**Work request:**
Your answer must be the exact lines from the one with "[0:00.00-0:00.90]" to the end of the data, both included, with no pictures.

**Data under study:**
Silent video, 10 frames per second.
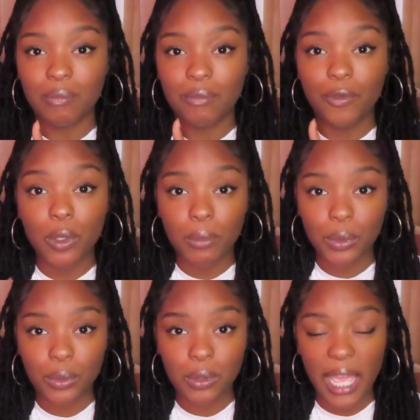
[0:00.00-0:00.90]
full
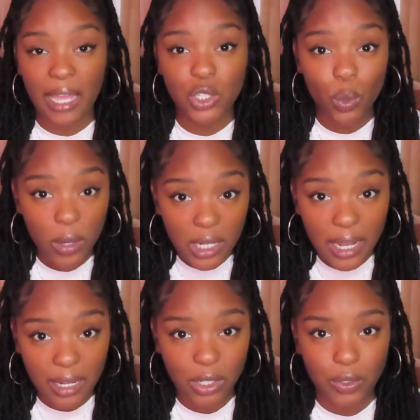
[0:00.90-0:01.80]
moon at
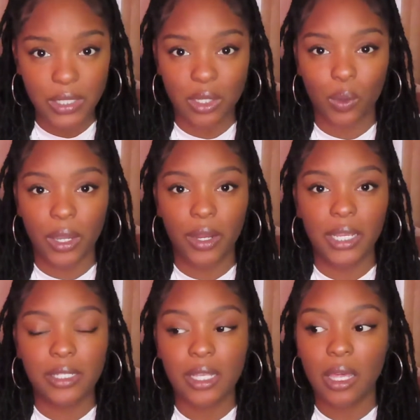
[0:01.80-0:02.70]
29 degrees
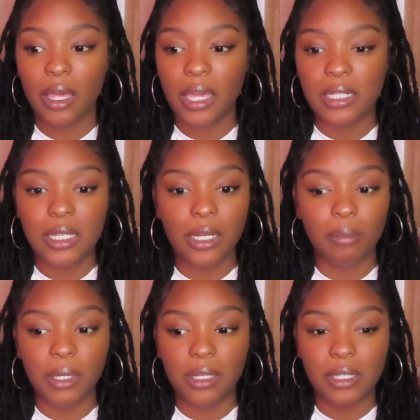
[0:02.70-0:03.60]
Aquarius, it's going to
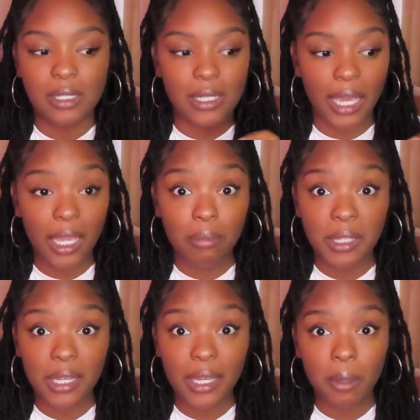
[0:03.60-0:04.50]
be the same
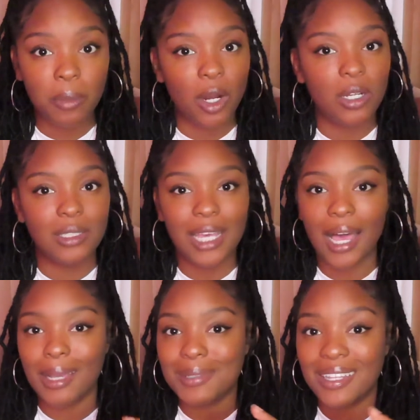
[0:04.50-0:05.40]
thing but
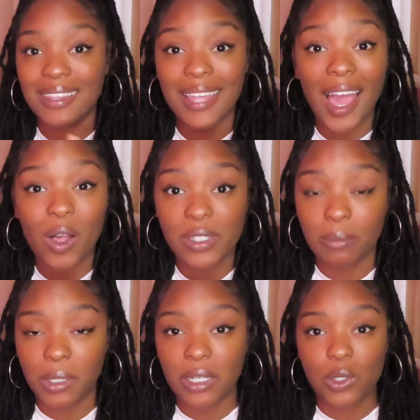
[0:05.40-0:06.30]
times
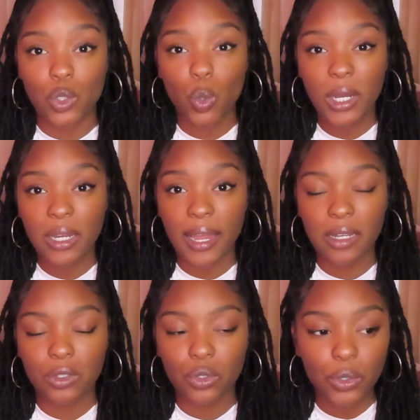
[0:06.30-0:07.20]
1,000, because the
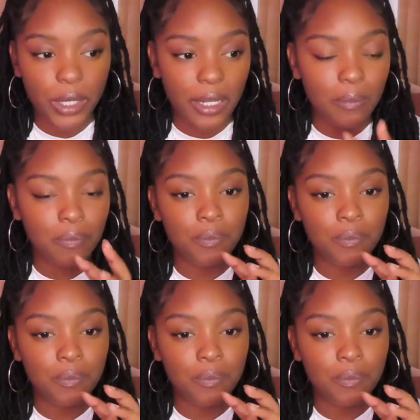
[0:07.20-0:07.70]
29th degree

**Response area:**
[0:00.00-0:00.90]
full
[0:00.90-0:01.80]
moon at
[0:01.80-0:02.70]
29 degrees
[0:02.70-0:03.60]
Aquarius, it's going to
[0:03.60-0:04.50]
be the same
[0:04.50-0:05.40]
thing but
[0:05.40-0:06.30]
times
[0:06.30-0:07.20]
1,000, because the
[0:07.20-0:07.70]
29th degree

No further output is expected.